▶ _Problem details_: Word for word, write the records out again, but omit each picture.

Stored data
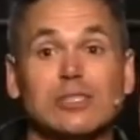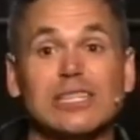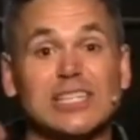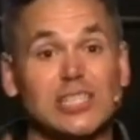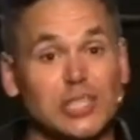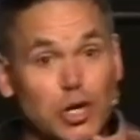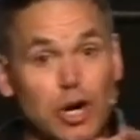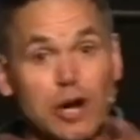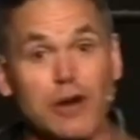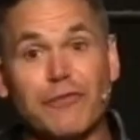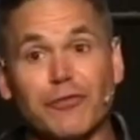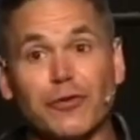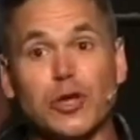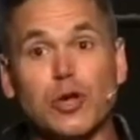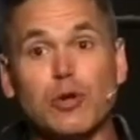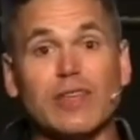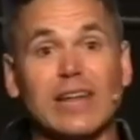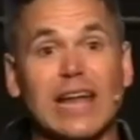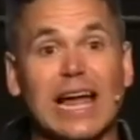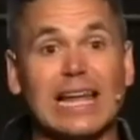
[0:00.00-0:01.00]
goes, It's good for
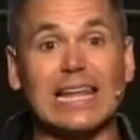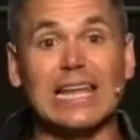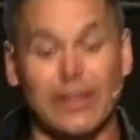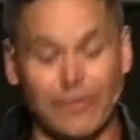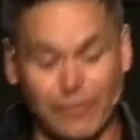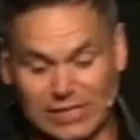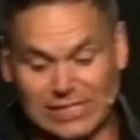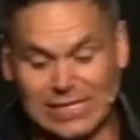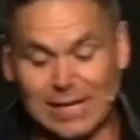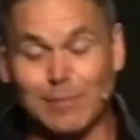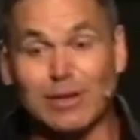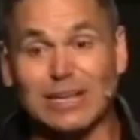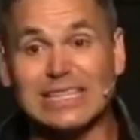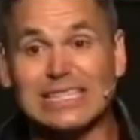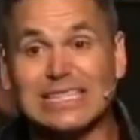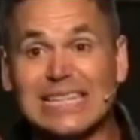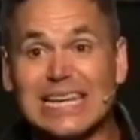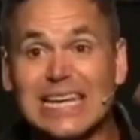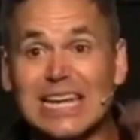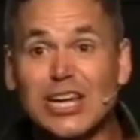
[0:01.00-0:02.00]
you that I leave because I'm going
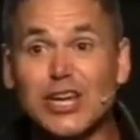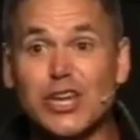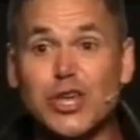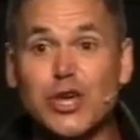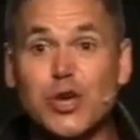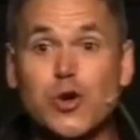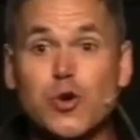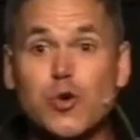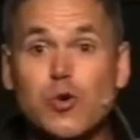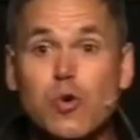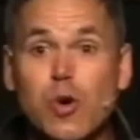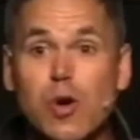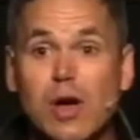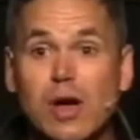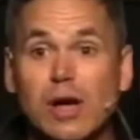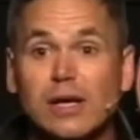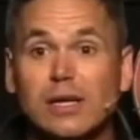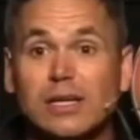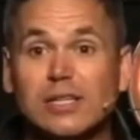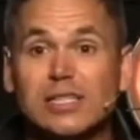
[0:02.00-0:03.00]
to send you
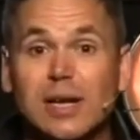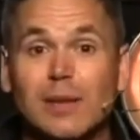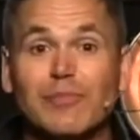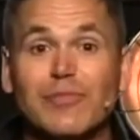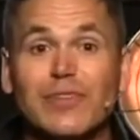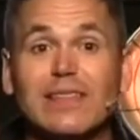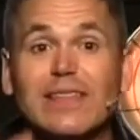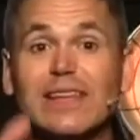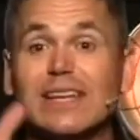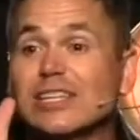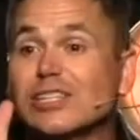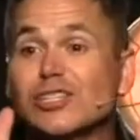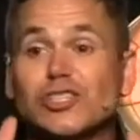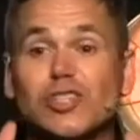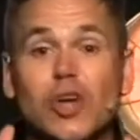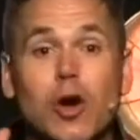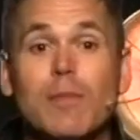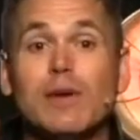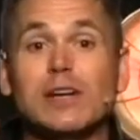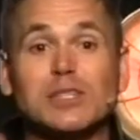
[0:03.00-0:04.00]
something that is
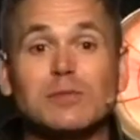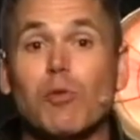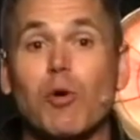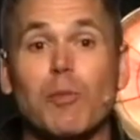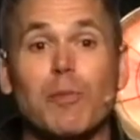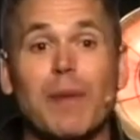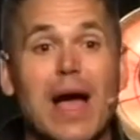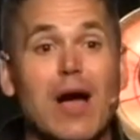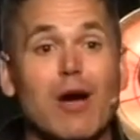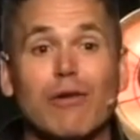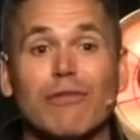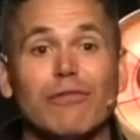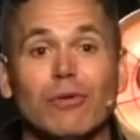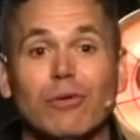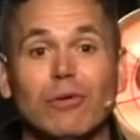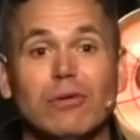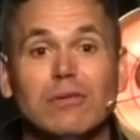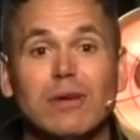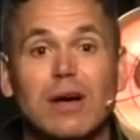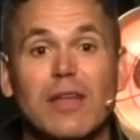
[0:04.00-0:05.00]
so much more
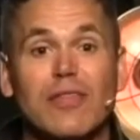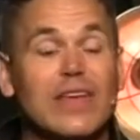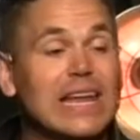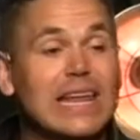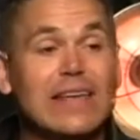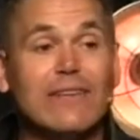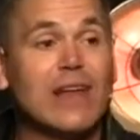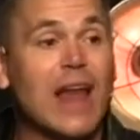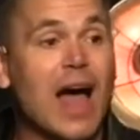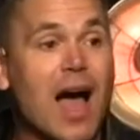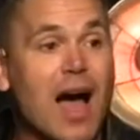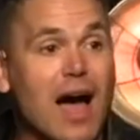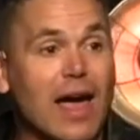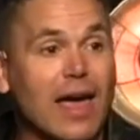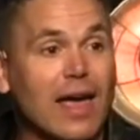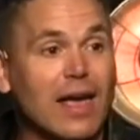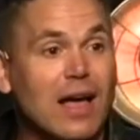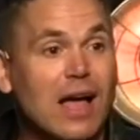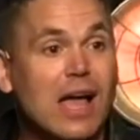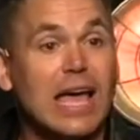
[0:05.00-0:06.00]
powerful than even
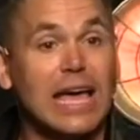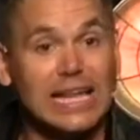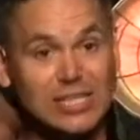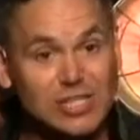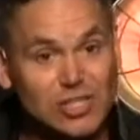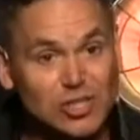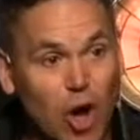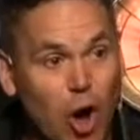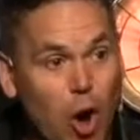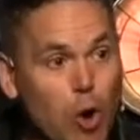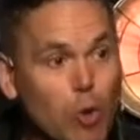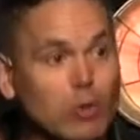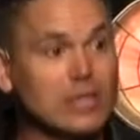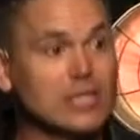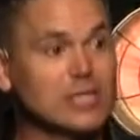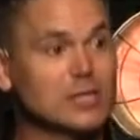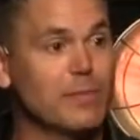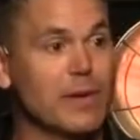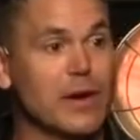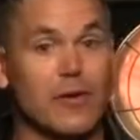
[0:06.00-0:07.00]
I. It's the
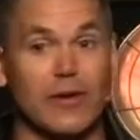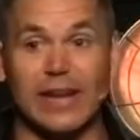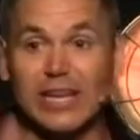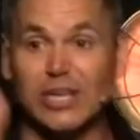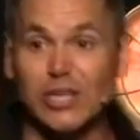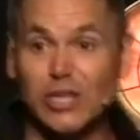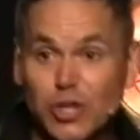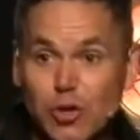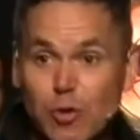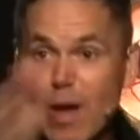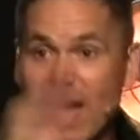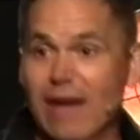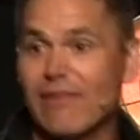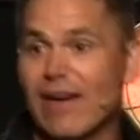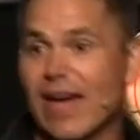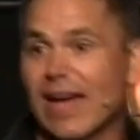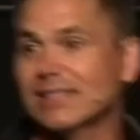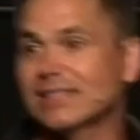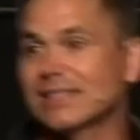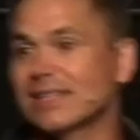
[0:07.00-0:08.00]
Holy Spirit, and you
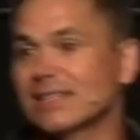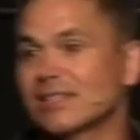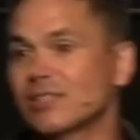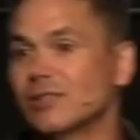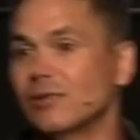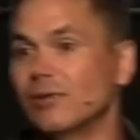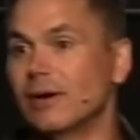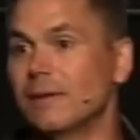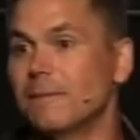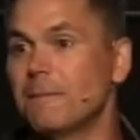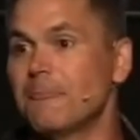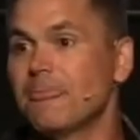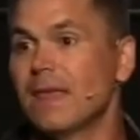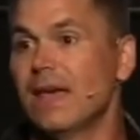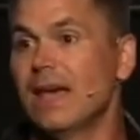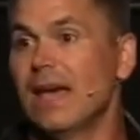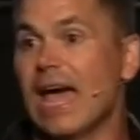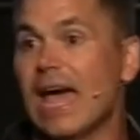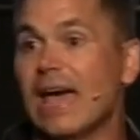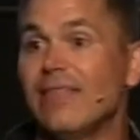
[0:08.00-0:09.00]
have access to it.
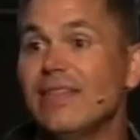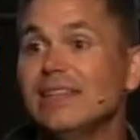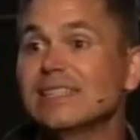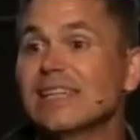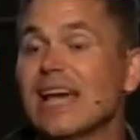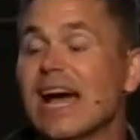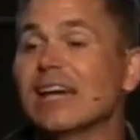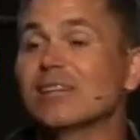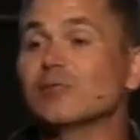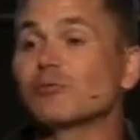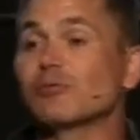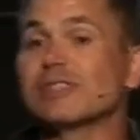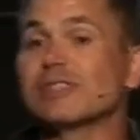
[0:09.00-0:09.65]
And these guys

▶ _The answer_:
[0:00.00-0:01.00]
goes, It's good for
[0:01.00-0:02.00]
you that I leave because I'm going
[0:02.00-0:03.00]
to send you
[0:03.00-0:04.00]
something that is
[0:04.00-0:05.00]
so much more
[0:05.00-0:06.00]
powerful than even
[0:06.00-0:07.00]
I. It's the
[0:07.00-0:08.00]
Holy Spirit, and you
[0:08.00-0:09.00]
have access to it.
[0:09.00-0:09.65]
And these guys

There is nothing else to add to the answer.